Auf die Revision des Angeklagten wird das Urteil des Landgerichts Saarbrücken vom 28. Juli 2022 im Fall II.1 der Urteilsgründe dahin geändert, dass er des sexuellen Missbrauchs von Kindern in Tateinheit mit sexuellem Missbrauch unter Ausnutzung eines Beratungs-, Behandlungs- oder Betreuungsverhältnisses und mit sexuellem Übergriff schuldig ist.

Die weitergehende Revision wird verworfen.

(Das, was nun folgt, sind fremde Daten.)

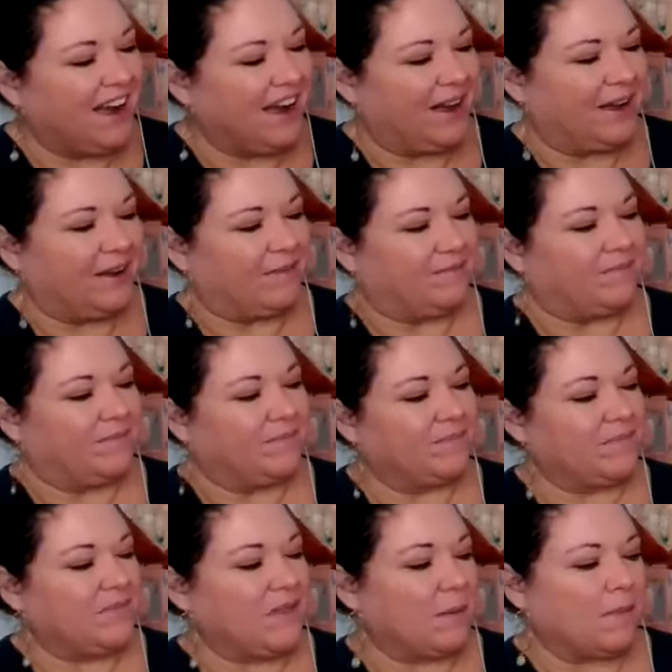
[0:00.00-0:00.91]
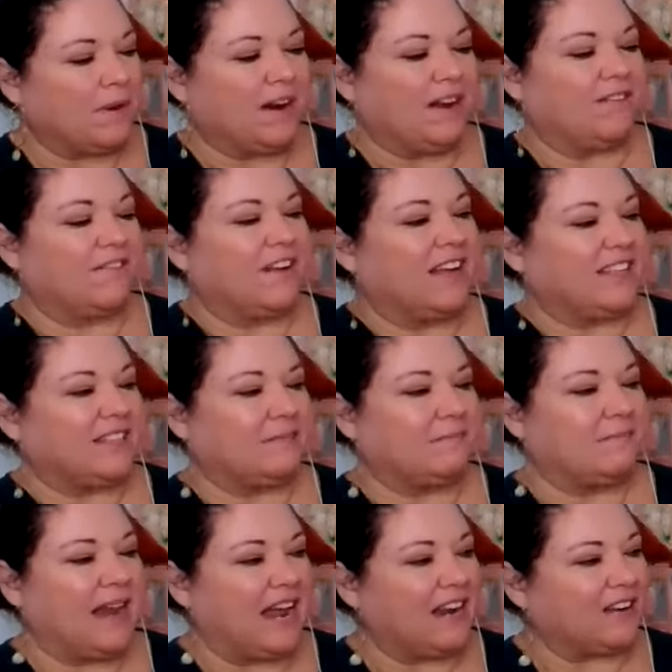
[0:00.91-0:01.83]
But I've got
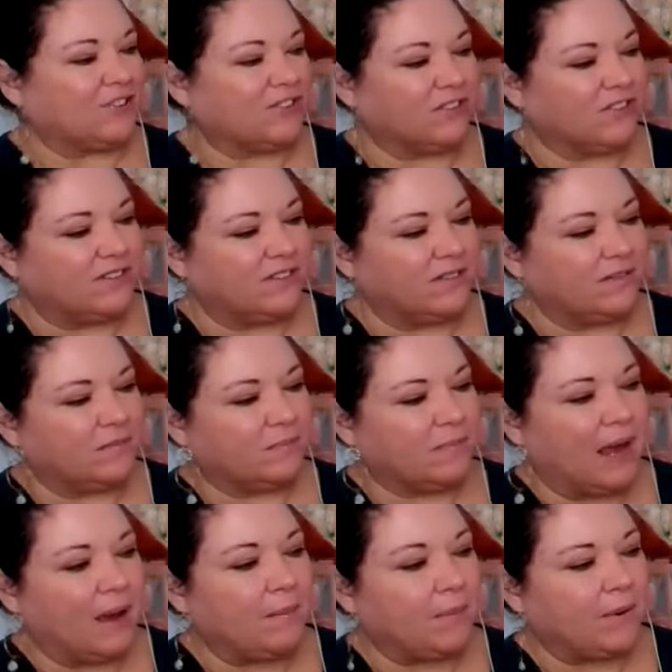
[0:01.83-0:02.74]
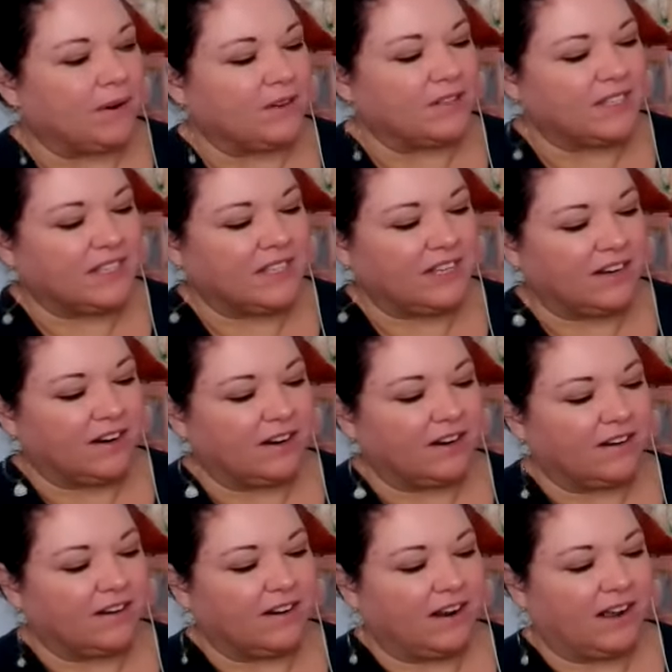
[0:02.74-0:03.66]
some natural papers
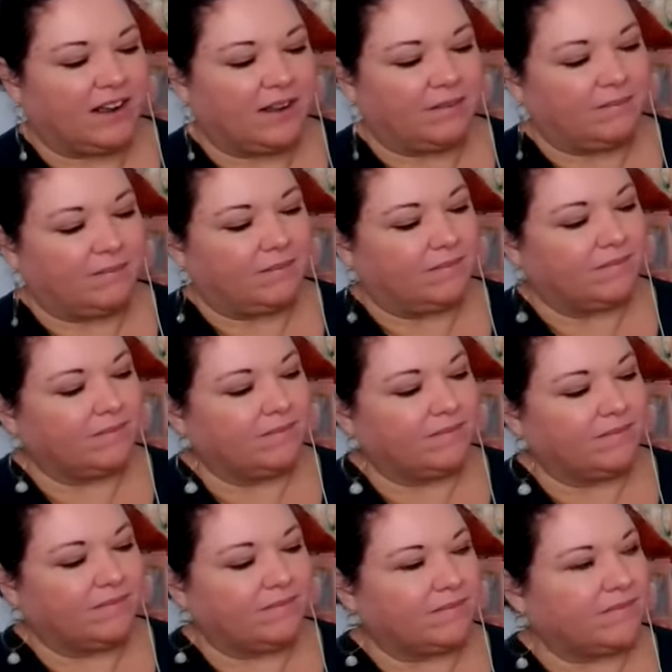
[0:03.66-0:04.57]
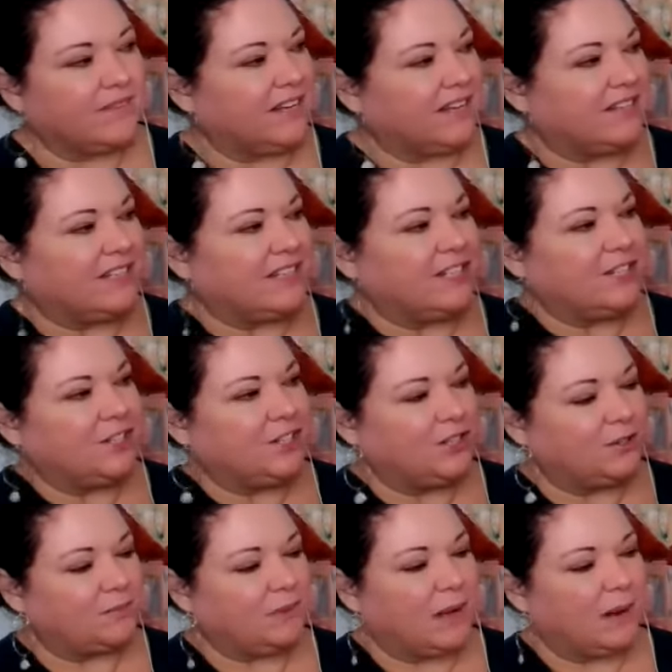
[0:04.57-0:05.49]
here,
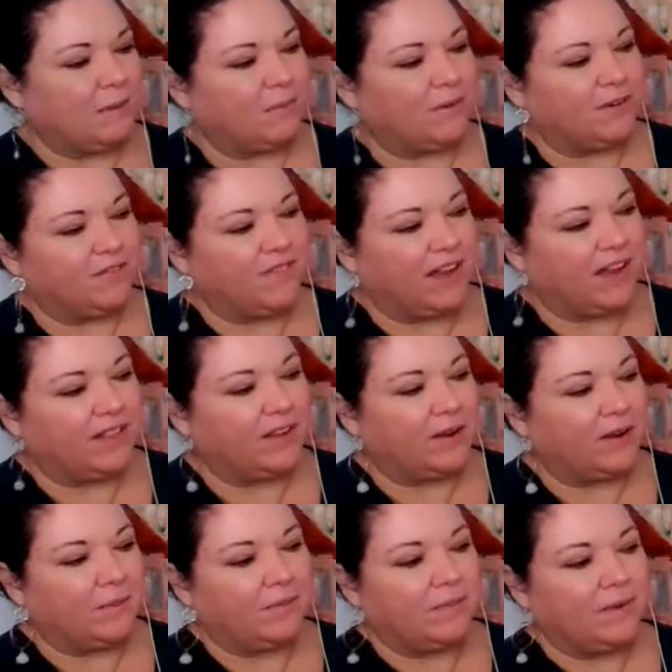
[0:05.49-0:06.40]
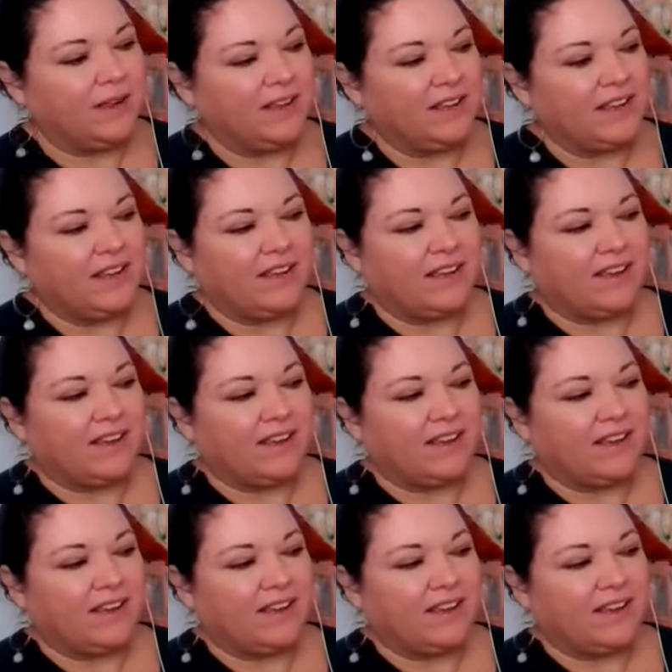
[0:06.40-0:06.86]
tissue paper, vellum,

Der Beschwerdeführer hat die Kosten seines Rechtsmittels und die den Nebenklägerinnen in der Revisionsinstanz entstandenen notwendigen Auslagen zu tragen.

Gründe

1

Das Landgericht hat den Angeklagten wegen „sexuellen Missbrauchs eines Kindes in Tateinheit mit sexuellem Missbrauch unter Ausnutzung eines Beratungs-, Behandlungs- und Betreuungsverhältnisses“, mit sexuellem Übergriff und mit Missbrauch von Berufsbezeichnungen (Fall II.1 der Urteilsgründe) sowie wegen zahlreicher weiterer Straftaten zu einer Gesamtfreiheitsstrafe von neun Jahren und sechs Monaten verurteilt und gegen ihn die Sicherungsverwahrung angeordnet. Gegen dieses Urteil wendet sich der Angeklagte mit einer Verfahrensrüge und der Sachbeschwerde. Während die Verfahrensbeanstandung nicht den Anforderungen des § 344 Abs. 2 Satz 2 StPO genügt und damit unzulässig ist, hat das Rechtsmittel mit der Sachrüge den aus der Beschlussformel ersichtlichen Teilerfolg (§ 349 Abs. 4 StPO); im Übrigen ist es unbegründet im Sinne des § 349 Abs. 2 StPO.

2

Im Hinblick auf die tateinheitliche Verurteilung wegen Missbrauchs von Berufsbezeichnungen im Fall II.1 der Urteilsgründe besteht das Verfolgungshindernis der Verjährung (§ 78 Abs. 1 Satz 1 StGB). Die dreijährige Verjährungsfrist für das Anfang Februar 2018 begangene Vergehen (§ 132a Abs. 1 Nr. 2 i.V.m. § 78 Abs. 2 Nr. 5 StGB) war Anfang Februar 2021 und damit noch vor der ersten verjährungsunterbrechenden Handlung – dem Erlass eines Haftbefehls gegen den Angeklagten am 6. Mai 2021 – abgelaufen.

3

Der Senat ändert den Schuldspruch in entsprechender Anwendung von § 354 Abs. 1 StPO. Er schließt aus, dass das Landgericht ohne die tateinheitliche Verurteilung wegen Missbrauchs von Berufsbezeichnungen auf eine niedrigere Strafe für diese Tat erkannt hätte, zumal es die tateinheitliche Verwirklichung dieses Vergehens nicht strafschärfend berücksichtigt hat.

4

Im Übrigen hat die sachlich-rechtliche Prüfung des angefochtenen Urteils keinen Rechtsfehler zum Nachteil des Angeklagten ergeben.